Les nouveaux débats de société
dans l’hebdo N° 1062-1064 Acheter ce numéro
Rostropovitch jouant seul devant les pierres qui tombent… C’est l’image que certains conservent du 11 novembre 1989. La sarabande de la deuxième Suite pour violoncelle de Bach s’élevant à Checkpoint Charlie, point de passage des étrangers, tandis que le célèbre violoncelliste saluait à sa manière l’ouverture du Mur et ceux qui avaient perdu la vie là. Retransmise par les télévisions du monde entier, la scène a tant marqué les esprits que la statue de Rostropovitch au musée Grévin le présente dans une brèche. C’est dire si cette image incarne le tournant engendré par l’événement dans l’imaginaire occidental. Les artistes du Mur ayant donné une âme au béton. Architecture réduite aujourd’hui à une ligne de pavés. Non plus monument mais traces, tracé, dans le bitume et la mémoire.
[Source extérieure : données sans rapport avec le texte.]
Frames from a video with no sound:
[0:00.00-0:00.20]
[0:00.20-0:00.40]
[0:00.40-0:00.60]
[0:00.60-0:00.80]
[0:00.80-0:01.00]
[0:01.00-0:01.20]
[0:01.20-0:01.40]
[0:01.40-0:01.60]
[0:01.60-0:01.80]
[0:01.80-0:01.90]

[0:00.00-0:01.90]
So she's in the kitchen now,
Le cinéma américain a été frappé par ce souvenir. Ainsi l’événement y a-t-il fait rétrécir la figure de l’ennemi, passé de derrière la cloison à l’intérieur de l’individu, cependant que la figure du mur s’est élargie aux frontières du monde, réel et virtuel. Depuis les années 1990, la société affronte la chute de murs – classes, normes – mais le remontage d’autres, copies ineptes des précédents ou rejetons moins « visibles ». Et les séparations de proliférer, moins entre Est et Ouest désormais, qu’entre Nord et Sud, centres et périphéries, bien lotis et précaires, bien portants et malades, bien logés et sans-logis, identifiés et sans-papiers… De nouvelles parois s’érigent dans un espace faussement ouvert qui laisse peut-être évoluer des forces neuves comme l’écologie mais aussi de nouveaux cloisonnements. Dans cette vaste zone couverte de clôtures, le prisonnier a tous les visages. Il est dehors mais se terre, sous les ponts, sur les rives, dans les bois, les soutes, les terrains vagues, les camps d’infortune, les plis des sociétés… passant de multiples murailles, mais enferré dans une clandestinité qui migre sans relâche vers un monde libre mal défini, ou réservé.